*Exercise brief*.
Only the pictures stay out; every record is to be quoted exactly.

*Information provided*.

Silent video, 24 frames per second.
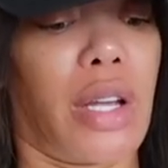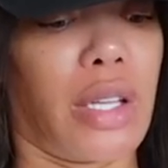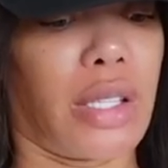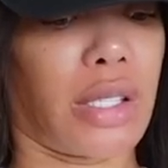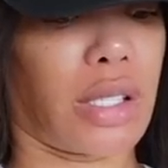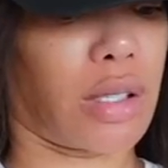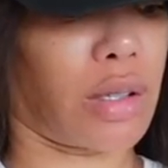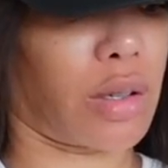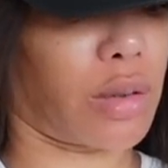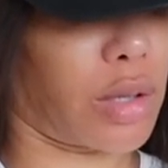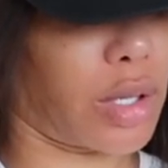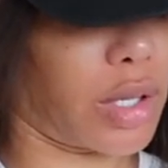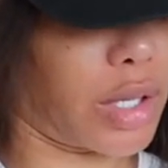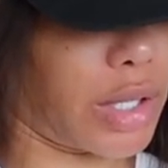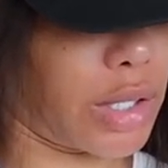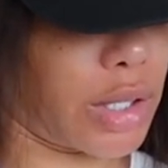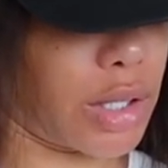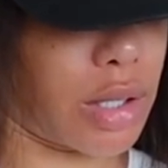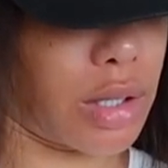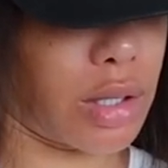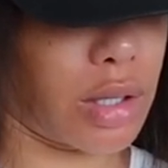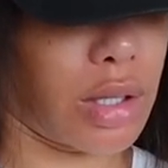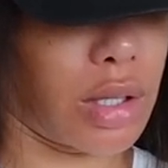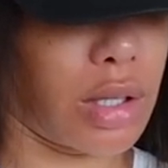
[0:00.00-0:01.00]
Instant
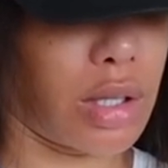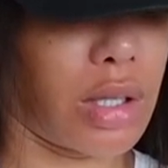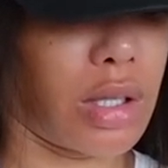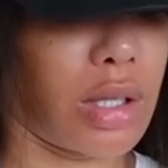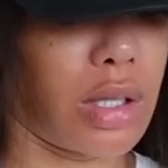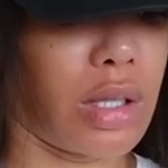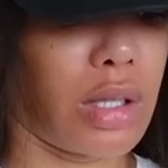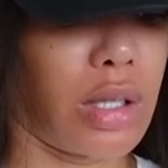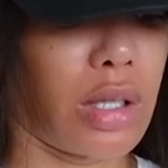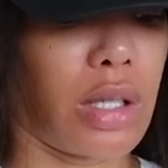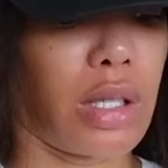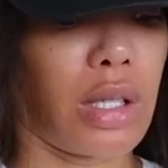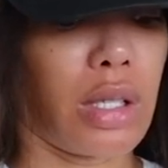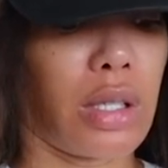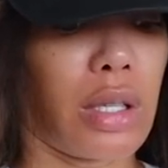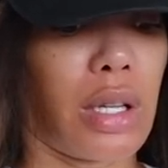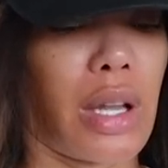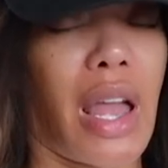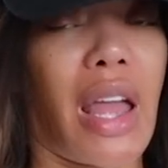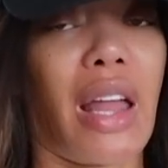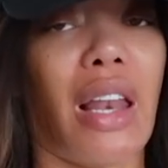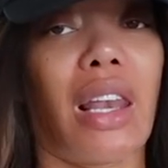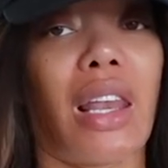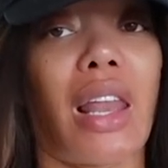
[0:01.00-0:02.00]
Crush.
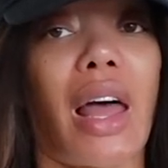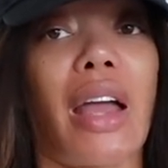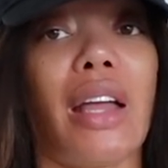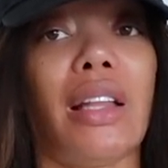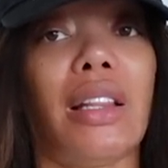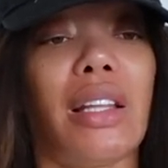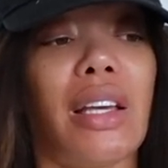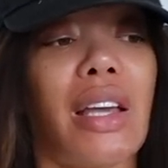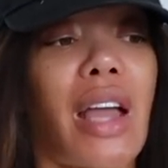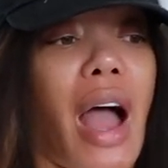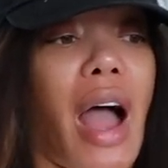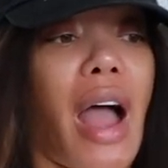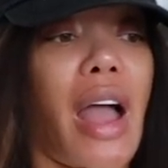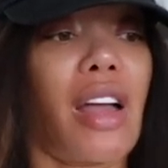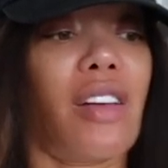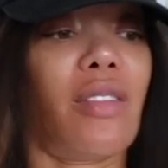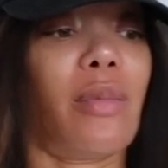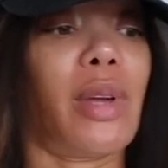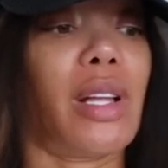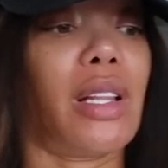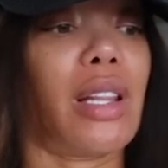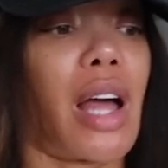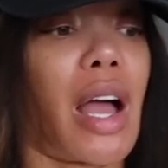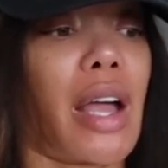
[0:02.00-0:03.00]
And lately I have
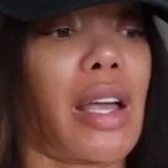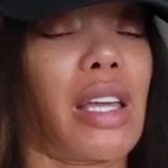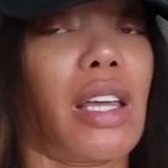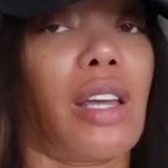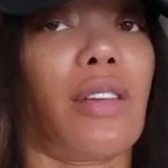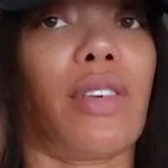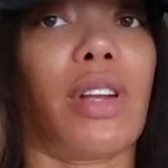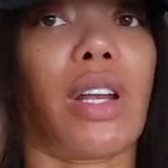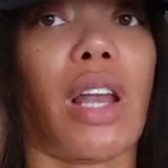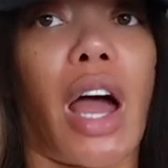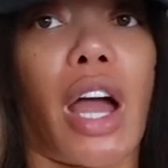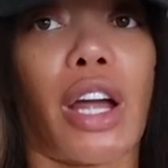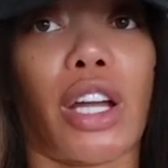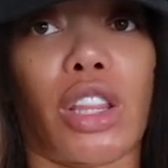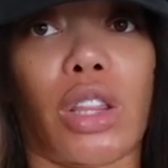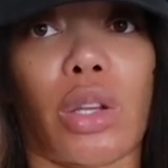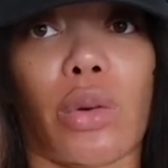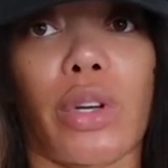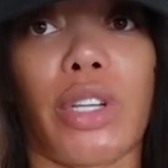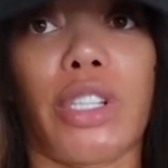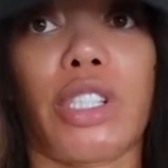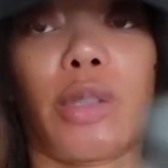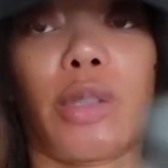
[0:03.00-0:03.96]
been like giving like three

*Task answer*.
Silent video, 24 frames per second.
[0:00.00-0:01.00]
Instant
[0:01.00-0:02.00]
Crush.
[0:02.00-0:03.00]
And lately I have
[0:03.00-0:03.96]
been like giving like three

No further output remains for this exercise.